● TASK BRIEF
In the copy you make, include no pictures, and transcribe every record exactly.

● GIVEN INFORMATION
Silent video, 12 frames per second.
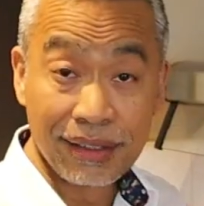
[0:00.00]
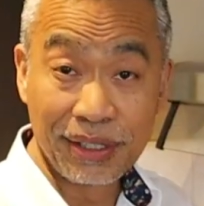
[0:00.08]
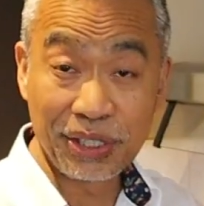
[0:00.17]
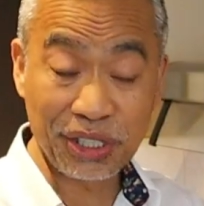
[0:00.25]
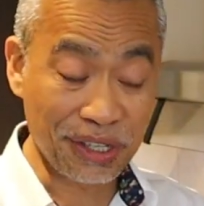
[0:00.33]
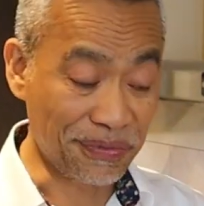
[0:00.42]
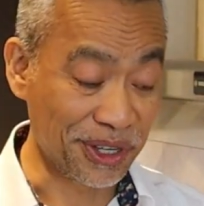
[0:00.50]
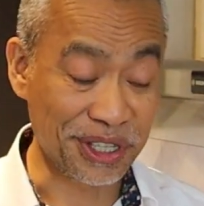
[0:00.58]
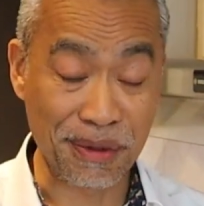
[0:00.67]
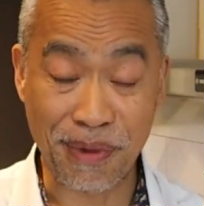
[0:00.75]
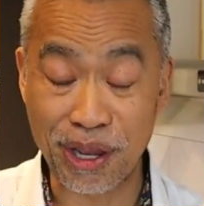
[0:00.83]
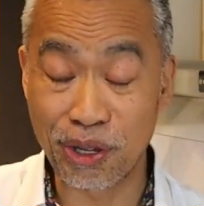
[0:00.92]
This is the first
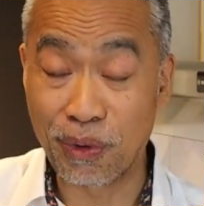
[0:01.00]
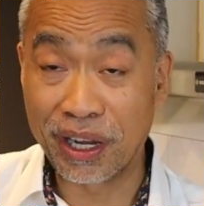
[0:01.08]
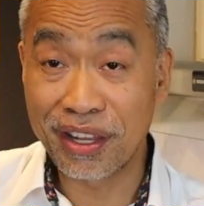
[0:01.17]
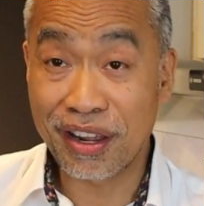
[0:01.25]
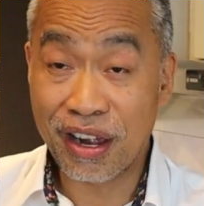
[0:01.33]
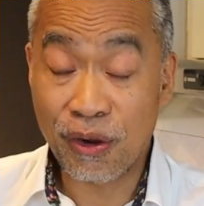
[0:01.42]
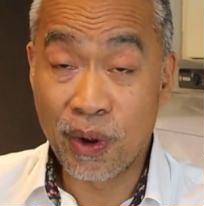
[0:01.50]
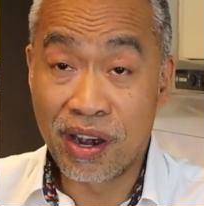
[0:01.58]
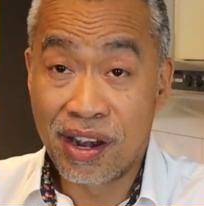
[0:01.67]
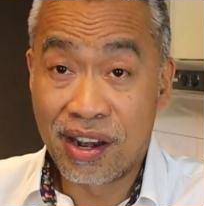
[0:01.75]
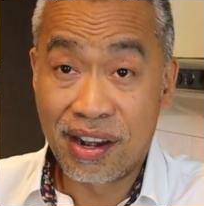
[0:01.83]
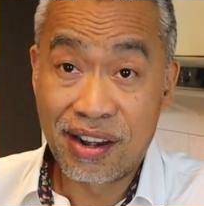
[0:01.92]
time, by the way, that
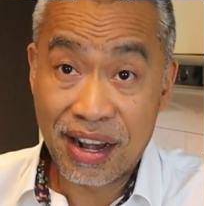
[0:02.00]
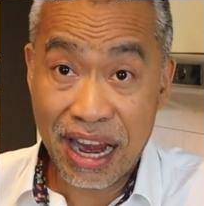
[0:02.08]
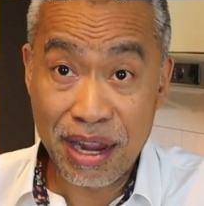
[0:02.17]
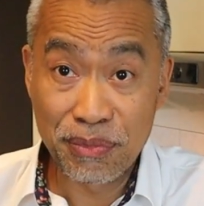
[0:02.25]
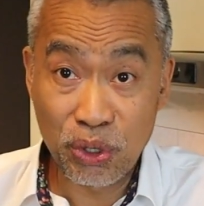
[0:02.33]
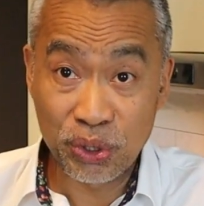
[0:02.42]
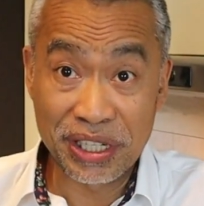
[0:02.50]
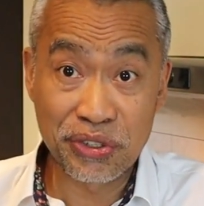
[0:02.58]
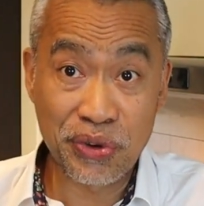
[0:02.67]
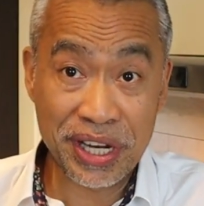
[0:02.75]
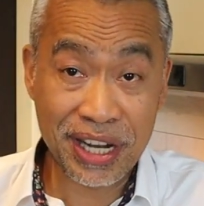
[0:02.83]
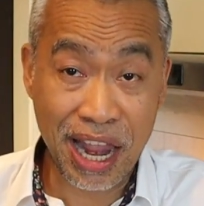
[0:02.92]
where I'm using
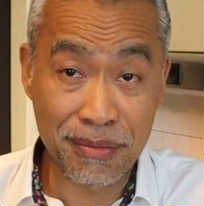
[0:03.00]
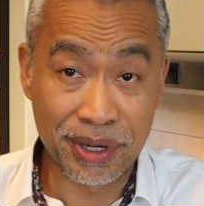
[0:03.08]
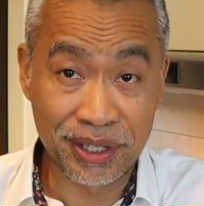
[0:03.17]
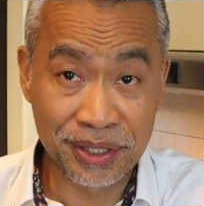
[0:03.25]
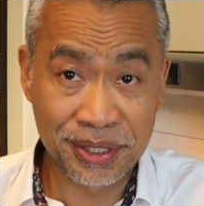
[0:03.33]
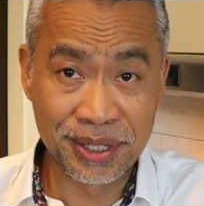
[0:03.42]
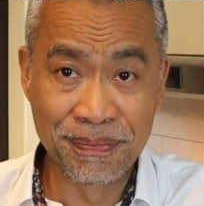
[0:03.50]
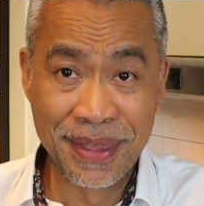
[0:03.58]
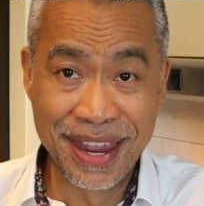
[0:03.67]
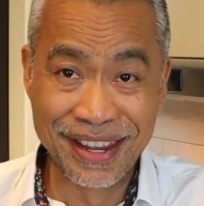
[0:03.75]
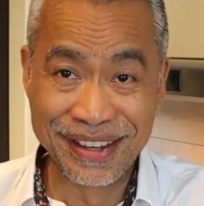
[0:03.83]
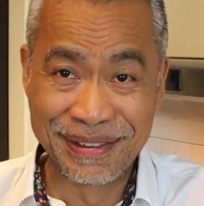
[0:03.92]
3 cameras.
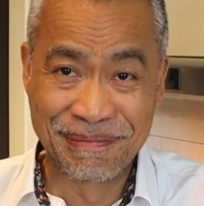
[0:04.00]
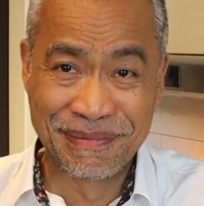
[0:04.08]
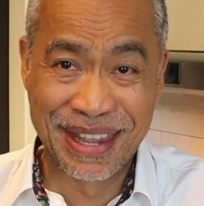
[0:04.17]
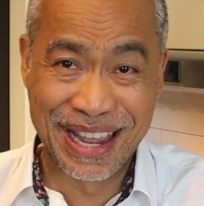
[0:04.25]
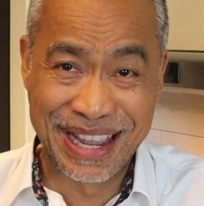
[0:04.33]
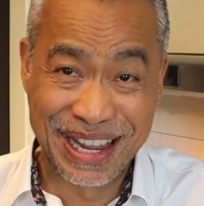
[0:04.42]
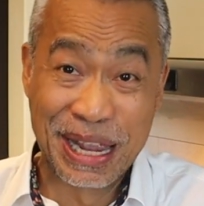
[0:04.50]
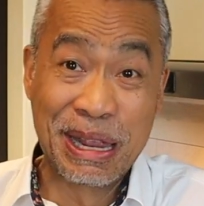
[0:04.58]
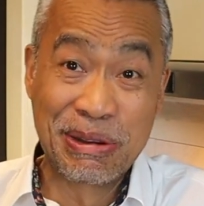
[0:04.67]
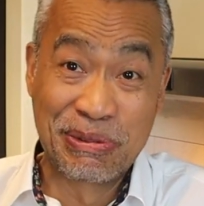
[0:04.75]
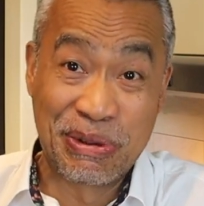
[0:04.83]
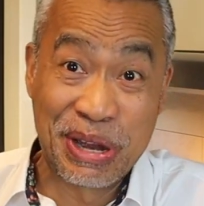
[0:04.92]

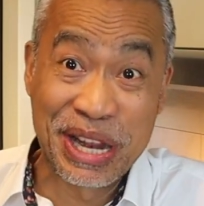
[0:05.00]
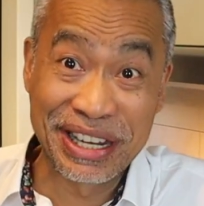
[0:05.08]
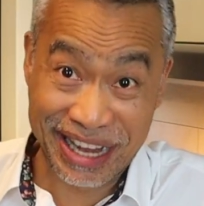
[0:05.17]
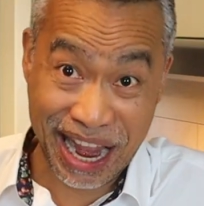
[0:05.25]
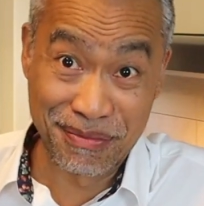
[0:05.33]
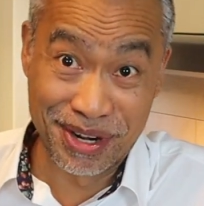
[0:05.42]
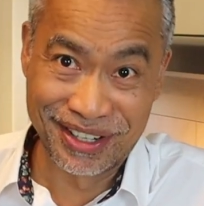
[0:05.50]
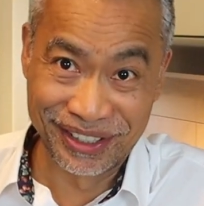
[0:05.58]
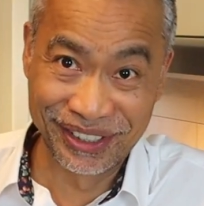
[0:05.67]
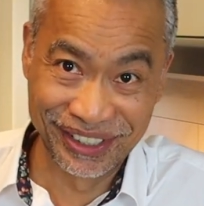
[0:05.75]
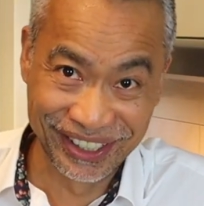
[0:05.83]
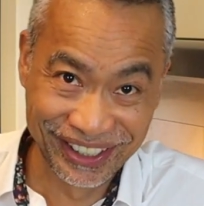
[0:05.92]
3
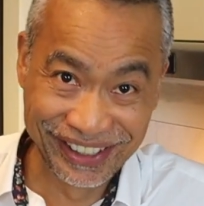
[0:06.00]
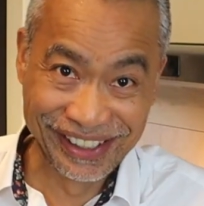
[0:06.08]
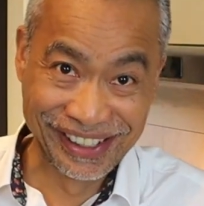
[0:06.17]
cameras.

● EXERCISE RESULT
Silent video, 12 frames per second.
[0:00.00]
[0:00.08]
[0:00.17]
[0:00.25]
[0:00.33]
[0:00.42]
[0:00.50]
[0:00.58]
[0:00.67]
[0:00.75]
[0:00.83]
[0:00.92]
This is the first
[0:01.00]
[0:01.08]
[0:01.17]
[0:01.25]
[0:01.33]
[0:01.42]
[0:01.50]
[0:01.58]
[0:01.67]
[0:01.75]
[0:01.83]
[0:01.92]
time, by the way, that
[0:02.00]
[0:02.08]
[0:02.17]
[0:02.25]
[0:02.33]
[0:02.42]
[0:02.50]
[0:02.58]
[0:02.67]
[0:02.75]
[0:02.83]
[0:02.92]
where I'm using
[0:03.00]
[0:03.08]
[0:03.17]
[0:03.25]
[0:03.33]
[0:03.42]
[0:03.50]
[0:03.58]
[0:03.67]
[0:03.75]
[0:03.83]
[0:03.92]
3 cameras.
[0:04.00]
[0:04.08]
[0:04.17]
[0:04.25]
[0:04.33]
[0:04.42]
[0:04.50]
[0:04.58]
[0:04.67]
[0:04.75]
[0:04.83]
[0:04.92]

[0:05.00]
[0:05.08]
[0:05.17]
[0:05.25]
[0:05.33]
[0:05.42]
[0:05.50]
[0:05.58]
[0:05.67]
[0:05.75]
[0:05.83]
[0:05.92]
3
[0:06.00]
[0:06.08]
[0:06.17]
cameras.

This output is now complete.